Tien tot twintig keer meer vragen

De hersenscans gingen door de groepsgesprekken meer op elkaar lijken. Bijzonder: in sommige gevallen werden de verschillen wel heel klein. De researchers ontdekten dat in die groepen een of enkele personen zaten die tien tot twintig keer meer vragen stelden dan de rest. Ze vatten ook samen wat er werd gezegd, maakten grapjes en moedigden anderen aan om hun mening te geven.

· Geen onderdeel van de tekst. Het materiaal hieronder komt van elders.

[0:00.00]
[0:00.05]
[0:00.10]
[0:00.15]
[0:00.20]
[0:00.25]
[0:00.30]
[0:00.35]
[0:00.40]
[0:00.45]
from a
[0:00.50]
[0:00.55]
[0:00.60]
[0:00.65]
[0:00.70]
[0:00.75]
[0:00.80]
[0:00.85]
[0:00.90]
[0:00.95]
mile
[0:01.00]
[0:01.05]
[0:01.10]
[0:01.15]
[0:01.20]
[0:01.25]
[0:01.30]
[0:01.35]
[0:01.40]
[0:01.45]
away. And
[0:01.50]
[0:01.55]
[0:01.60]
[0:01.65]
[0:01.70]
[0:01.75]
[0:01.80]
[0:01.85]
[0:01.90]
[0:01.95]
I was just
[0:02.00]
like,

High centrality participants noemde Sievers ze. Duhigg noemt ze supercommunicators. Ook interessant: in sommige groepen zat een dominante leider die anderen wilde overtuigen van zijn of haar visie. In die groepen werd door Sievers en collega’s juist de minste overeenstemming in hersenscans gevonden.

Drie soorten gesprekken

Een ander belangrijk element in Duhiggs boek: een gesprek gaat meestal niet over één ding, zoals een probleem dat je wilt oplossen. Binnen een langere conversatie komen vaak drie soorten gesprekken voor.

1. Het emotionele gesprek: waarin we onze gevoelens uiten.

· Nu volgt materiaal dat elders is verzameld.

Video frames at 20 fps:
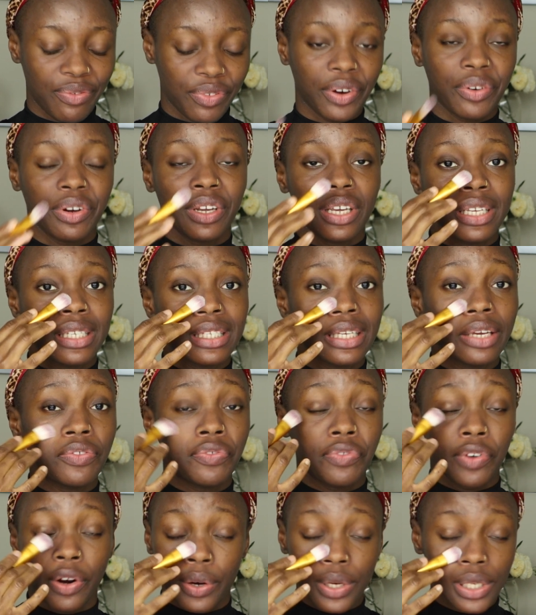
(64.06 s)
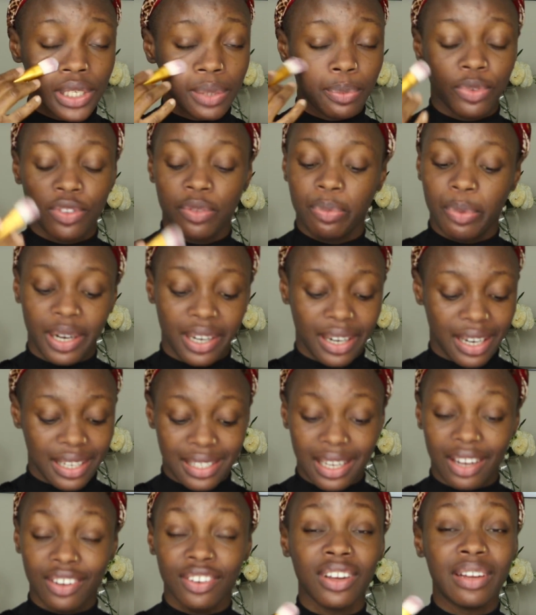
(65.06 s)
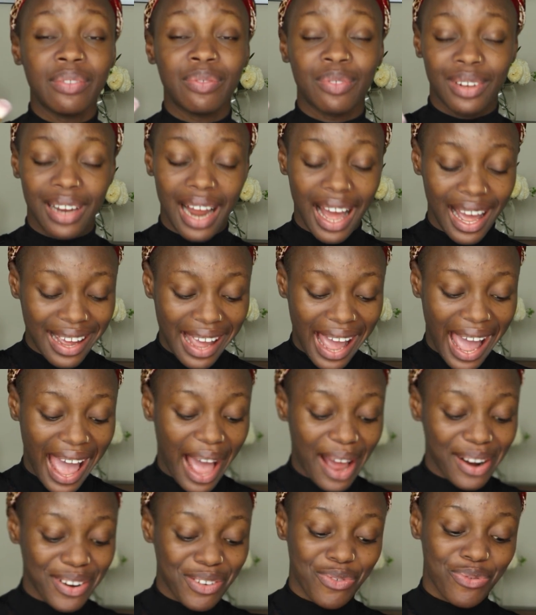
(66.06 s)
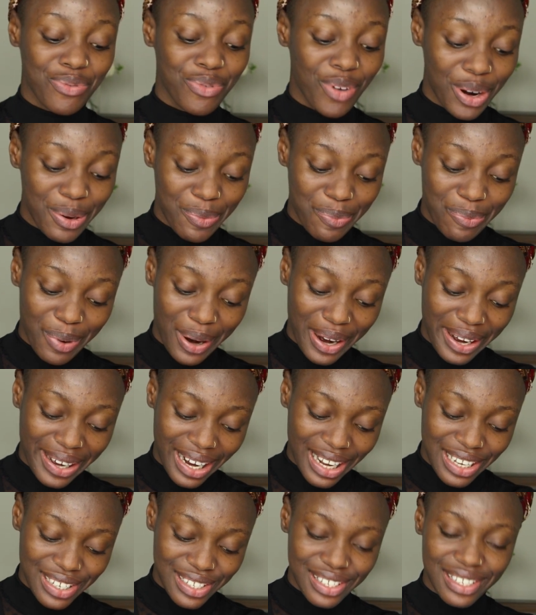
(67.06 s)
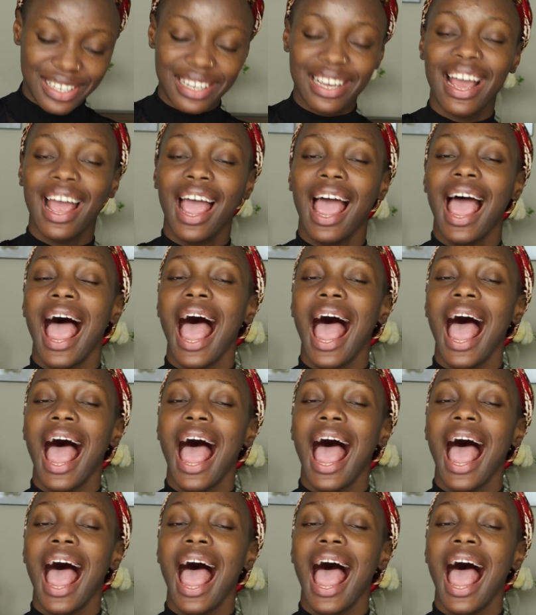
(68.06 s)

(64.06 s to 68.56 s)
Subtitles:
a very easy, very smooth pregnancy. I'll not even lie. I had a fun pregnancy.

2. Het praktische gesprek: waarin we problemen aanpakken of plannen maken.

3. Het sociale gesprek: waarin het gaat om de relatie en wie we zijn.

Als je thuiskomt en klaagt over je werk, dan staat het emotionele centraal. Wanneer je huisgenoot reageert met praktisch advies, dan wordt de conversatie daar niet beter van. Je voert dan twee verschillende gesprekken en beide deelnemers voelen zich onbegrepen.

Supercommunicators herkennen de aard van het gesprek en sluiten daar, emotioneel, praktisch of sociaal, bij aan. Dat leidt tot onderling begrip en verbinding.

Hoe leer je dit?

Beter leren communiceren is goed voor je privéleven en je loopbaan, stelt Duhigg. Mensen vinden het fijn om met goede communicators te praten en daardoor krijgen deze bijvoorbeeld meer loopbaankansen. Drie tips om mee te oefenen.

1. Bereid gesprekken voor. Neem een halve minuut en noteer een paar vragen en onderwerpen. Al gebruik je ze niet eens, dit zorgt voor ontspanning en betere conversaties.

2. Stel ‘diepe’ vragen. Dit zijn vragen waarmee je de ander uitnodigt om iets over zichzelf te delen. Denk aan: hoe ziet je gezinsleven eruit? Of: wat maakt jouw dag goed?

3. Stel vervolgvragen. Een goede vervolgvraag laat zien dat je echt hebt geluisterd. Bovendien biedt het de ander de gelegenheid om meer te delen.

Het kost tijd en moeite om dit te leren. Maar na enige tijd verlopen je conversaties steeds beter én steeds makkelijker. En omdat een groot deel van ons leven nu eenmaal bestaat uit kletsen met anderen, is het de investering waarschijnlijk wel waard.